Corn planting is underway and off to a slightly slower than average start. Seven percent of the crop is planted, up from three percent last week but two points behind the five-year historical average of nine percent. North Carolina, Texas, and Kentucky are all off to a better than average start.  Kentucky has planted a quarter of their crop already and is 10 points over their average pace of 15 percent. Topsoil moisture is adequate, and the weather has been mostly agreeable to allow producers access to their fields.  Missouri is the only state that is more than 10 percent behind their normal planting pace.

Soybean planting has reached two percent of the crop. This is in line with last year’s planting pace and the historical average.  Louisiana and Mississippi have more than 20 percent of their crop planted, while most of the other states are just beginning to get underway.

The Peanut crop is also just beginning to be planted. Two percent of the crop is currently planted by four of the eight reporting states. Florida is furthest along with 13 percent of its fields planted.

Cotton planting is 11 percent complete, up two points from last week and moving along slightly over the average planting pace of nine percent. Arizona has planted 45 percent of its crop and is the furthest along. California has planted 20 percent of its crop but trails its average pace by 15 points.

Spring wheat planting is off to a slow beginning. Seven percent of the fields are planted, which is up two points from last week but trails the five-year average of 18 percent.  Washington state is 78 percent planted, 29 points over their average pace of 49 percent. Idaho is also off to a quick start with 54 percent of their crop planted versus a 45 percent average. Offsetting the rapid planting starts are Montana, Minnesota, and South Dakota, which all trail their average paces by 14 to 31 percent.

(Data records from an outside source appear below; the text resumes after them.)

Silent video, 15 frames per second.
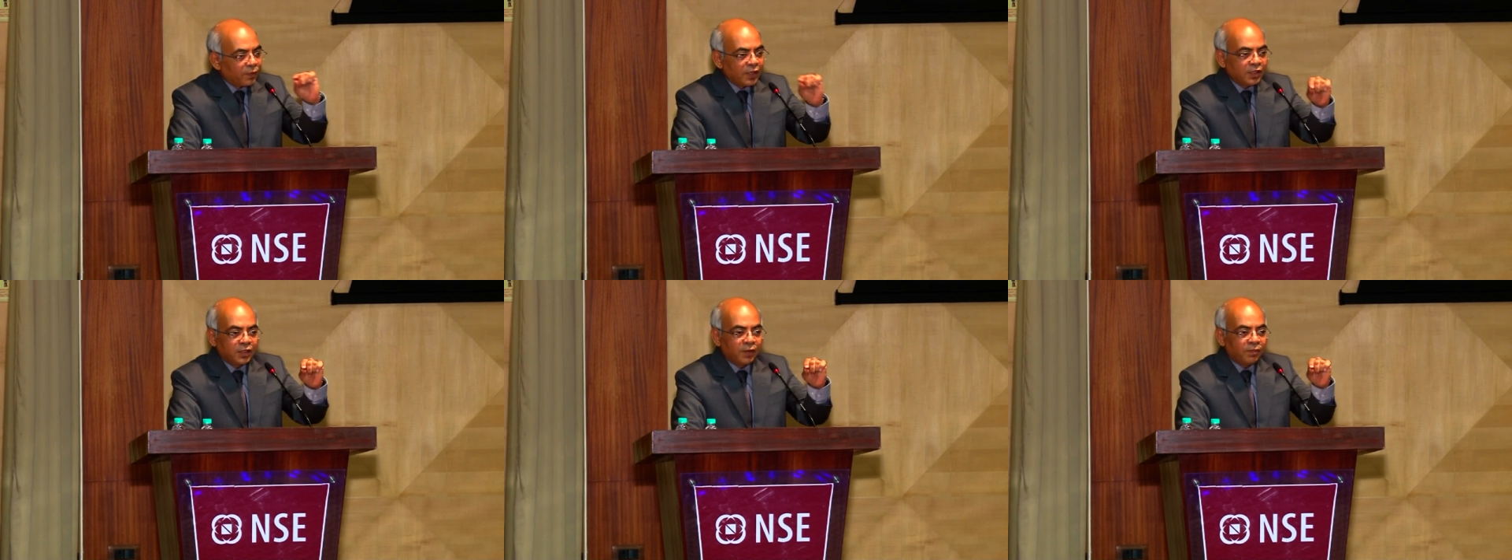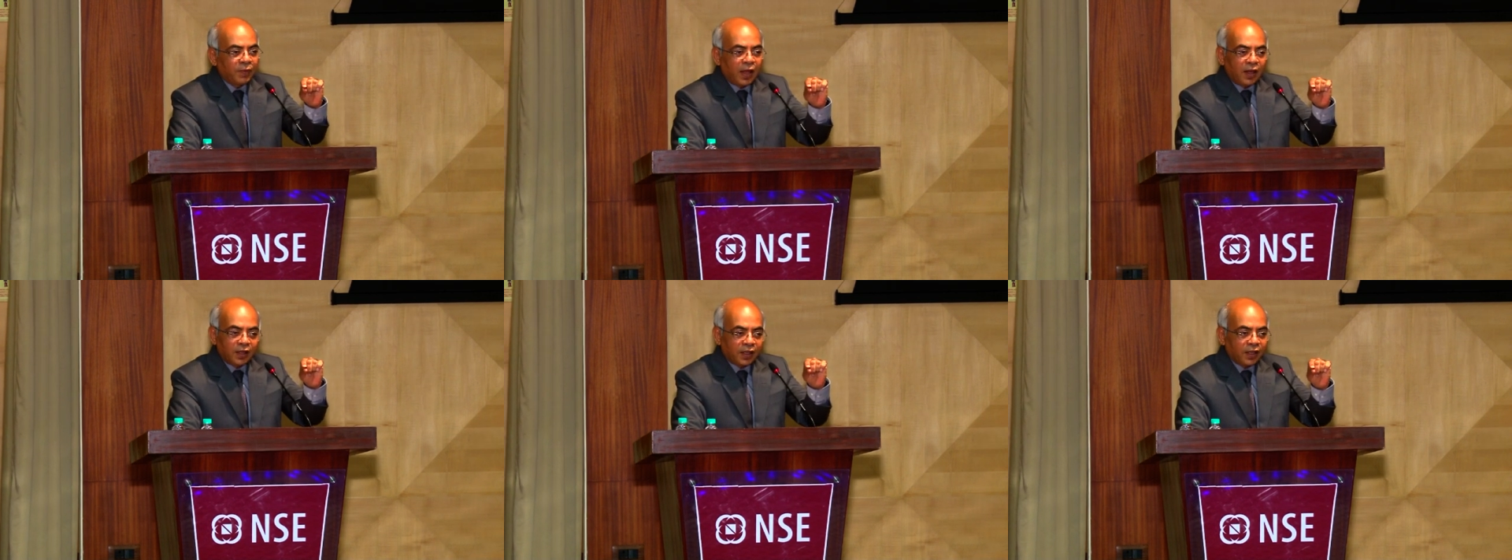
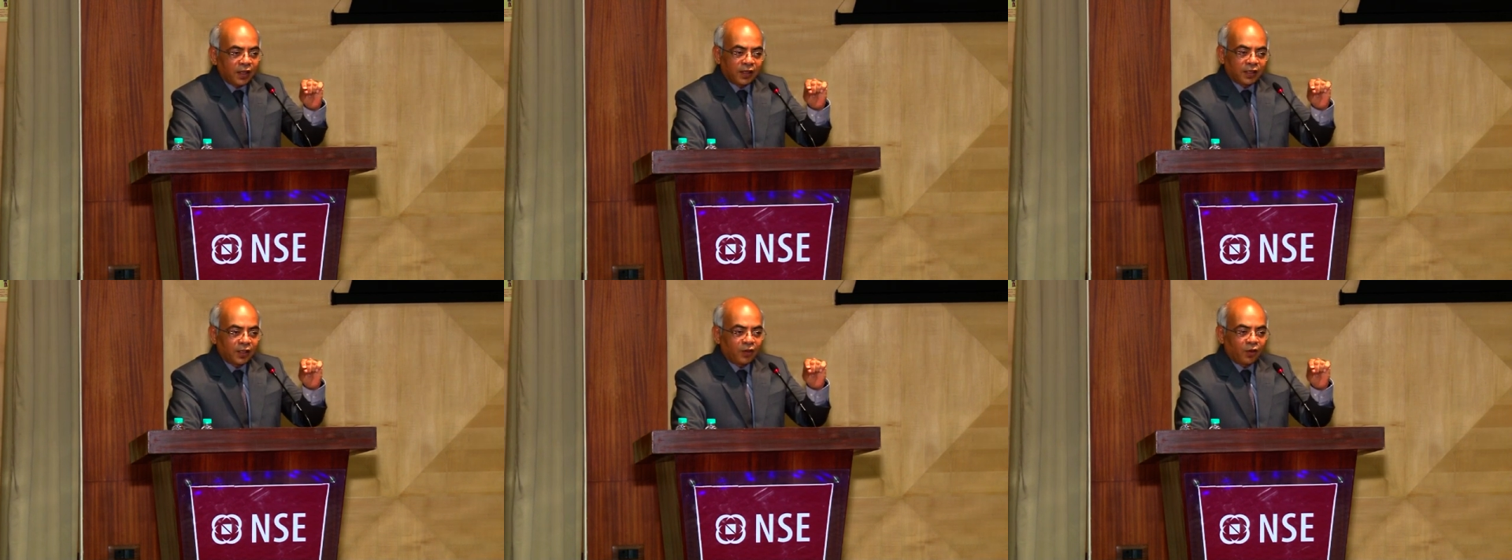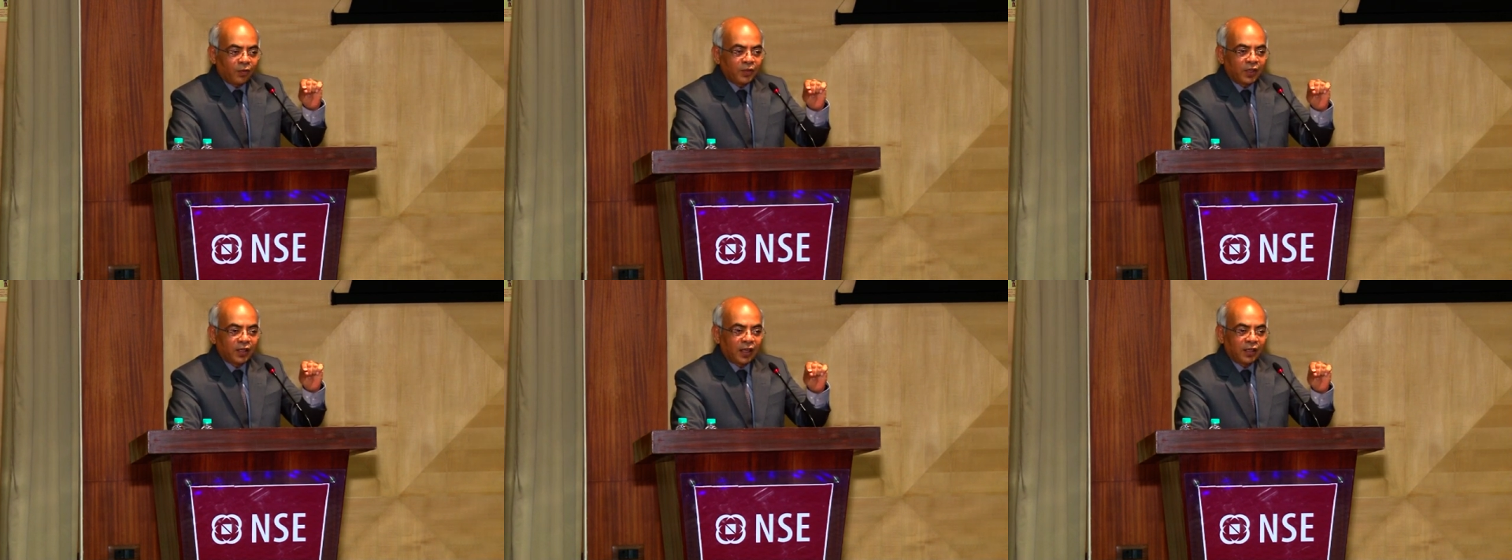principal character
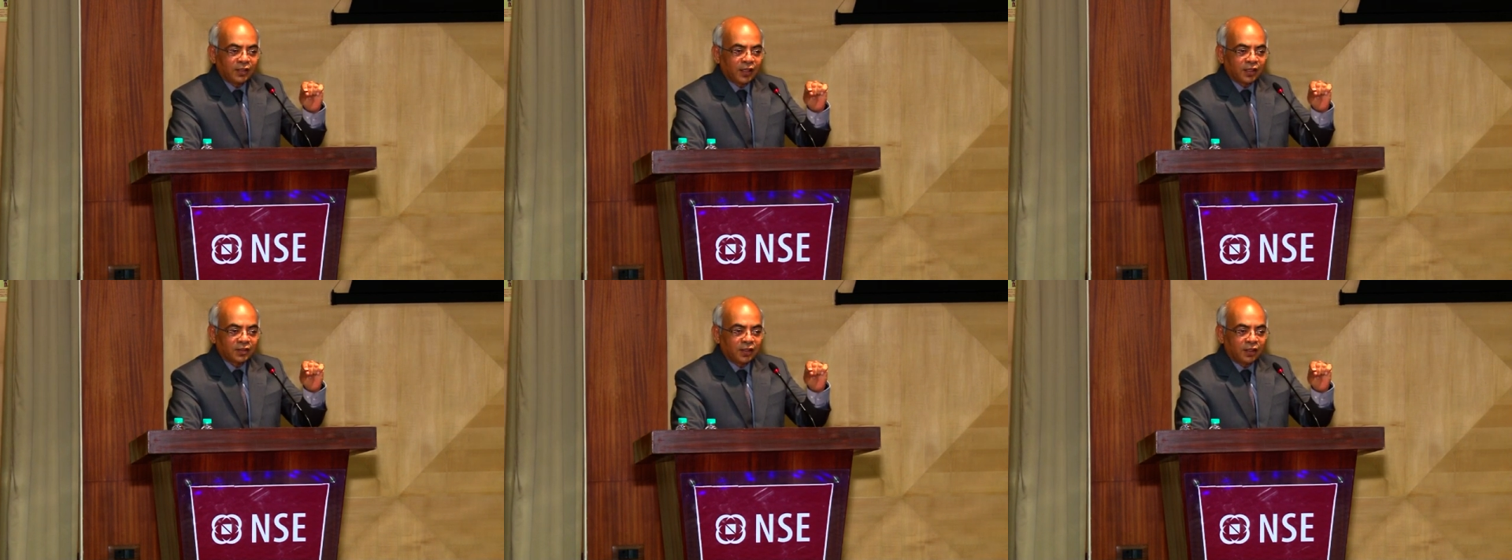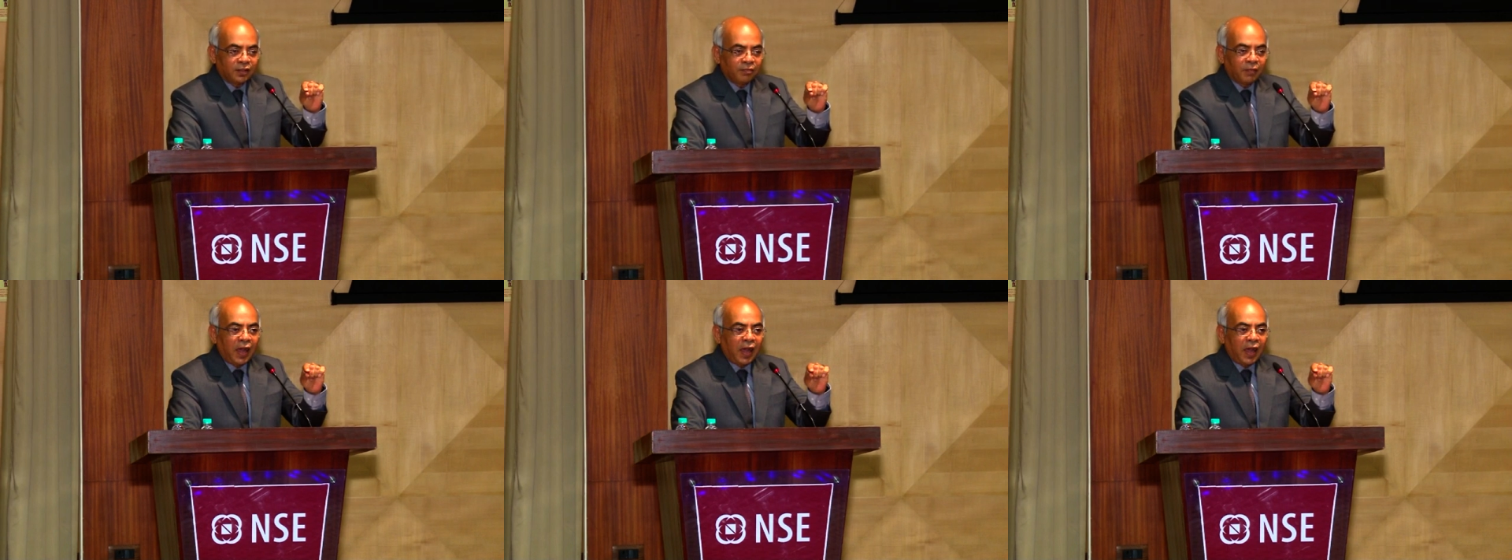of the transaction.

The condition of the winter wheat crop held steady over the past week.  Crop conditions rated good to excellent are at 60 percent, while those rated poor to very poor are only nine percent. Conditions ratings are better than they were at this time last year when 31 percent of the crop was rated in good to excellent condition and 37 percent was viewed as poor to very poor. Six percent of the winter wheat crop has headed, up three points from last week but trailing the five-year average of nine percent.